3. Liquid separator according to one of claims 1 or 2, characterized in that the evacuation flow of said liquid of the fluid to be treated (2) is discharged through an evacuation pipe (20) and in that the one of the supply (10) or discharge (20) ducts is inserted into the other at their connection to the separation tank (12).

4. Liquid separator according to one of claims 1 to 3, characterized in that it comprises means for deflecting the feed stream to deflect the flow of discharge.

5. Liquid separator according to one of claims 1 to 4, characterized in that it comprises in an upper part of the separation tank (12) a withdrawal outlet (15) of a separate portion of the fluid to be treated and an air evacuation means (19).

6. Separator of liquids according to one of claims 1 to 5, characterized in that it comprises a floating suction strainer (6) adapted to suck the feed stream into a storage tank (1) of fluid to treating (2), in that the suction strainer (6) has a collector (27) connected to a supply pipe (5) connected to the supply duct (10).

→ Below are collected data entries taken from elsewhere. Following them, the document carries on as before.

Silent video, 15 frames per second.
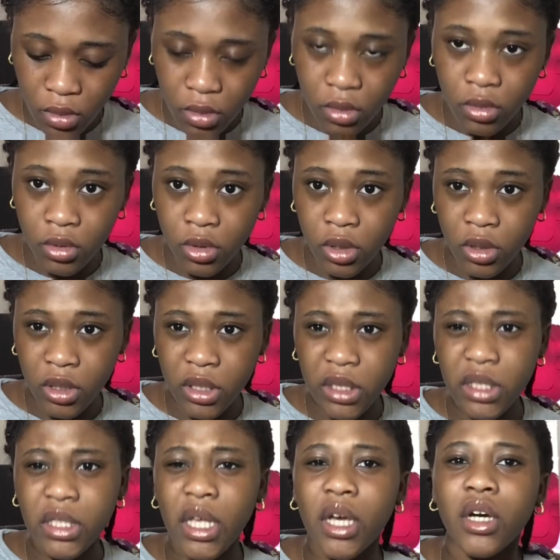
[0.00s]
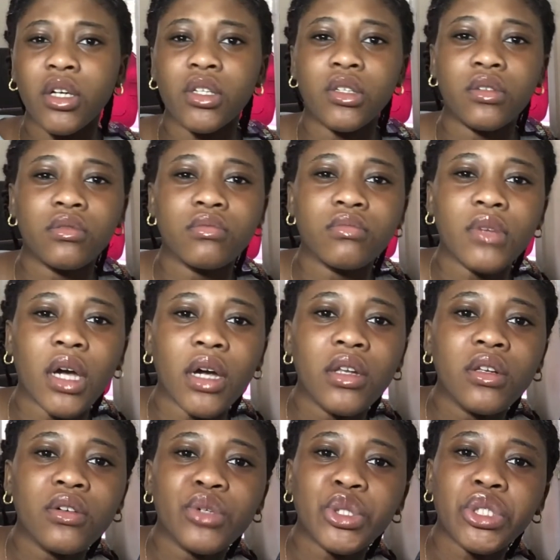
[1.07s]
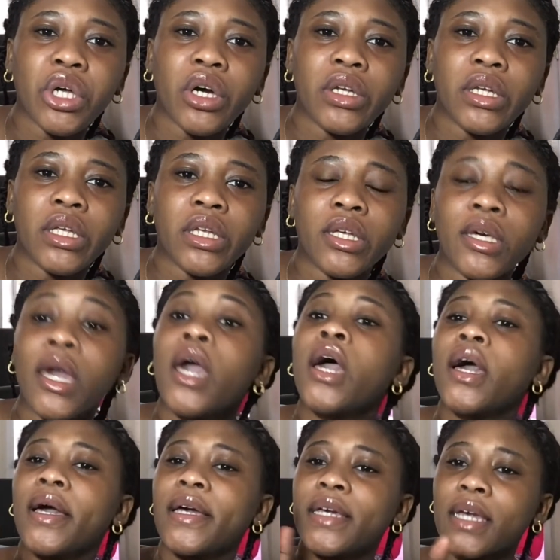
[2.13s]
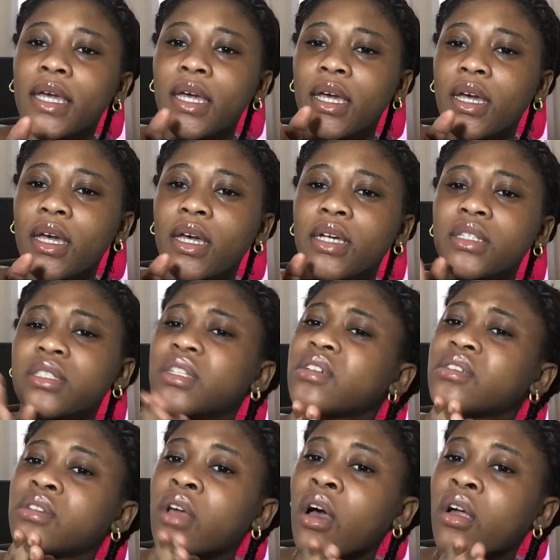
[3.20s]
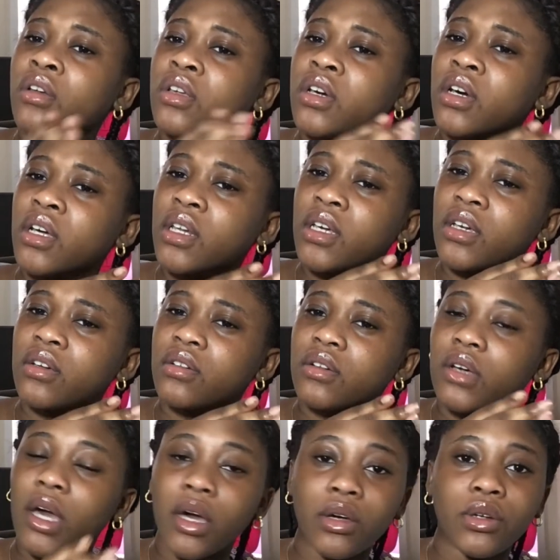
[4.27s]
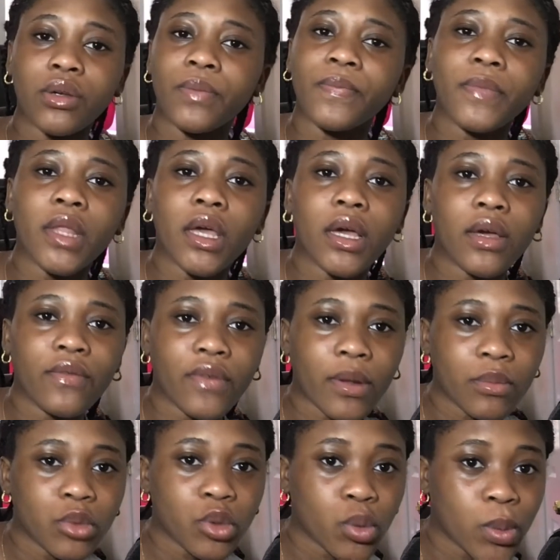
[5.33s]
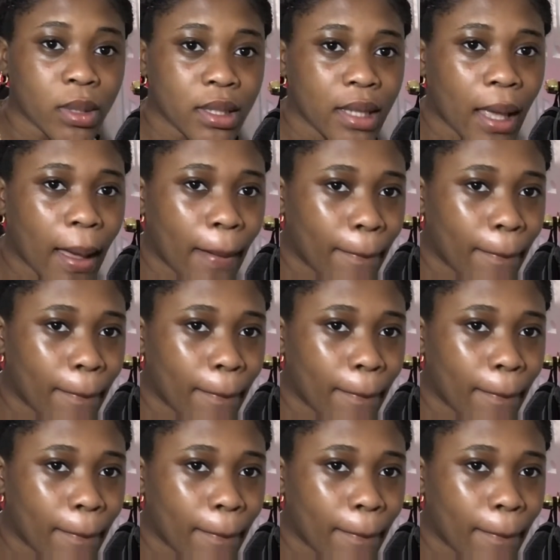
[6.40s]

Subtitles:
So this is like a kind of a non-editing. It's a non-cutting. I don't know if I'm doing that.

Liquid separator according to Claim 6, characterized in that the suction strainer (6) has at least one horizontal suction orifice (25) arranged in its upper part and connected to the collector (27), in that the collector (27) is vertical and in that it is slidable on the supply pipe (5).

8. Liquid separator according to one of claims 6 or 7, characterized in that the supply pipe (5) comprises adjustable fixing means (30) on the storage tank (1) of the fluid to be treated (2). ).

9. Liquid separator according to one of claims 1 to 8, characterized in that it comprises nonreturn valves (9, 23) arranged on the ducts connected to the lower part of the separation tank (12).

10. Liquid separator according to one of claims 5 to 9, characterized in that the withdrawal outlet (15) is a tubing sensing the part separated at a lower level than the upper part (14) of the separation tank (12). ).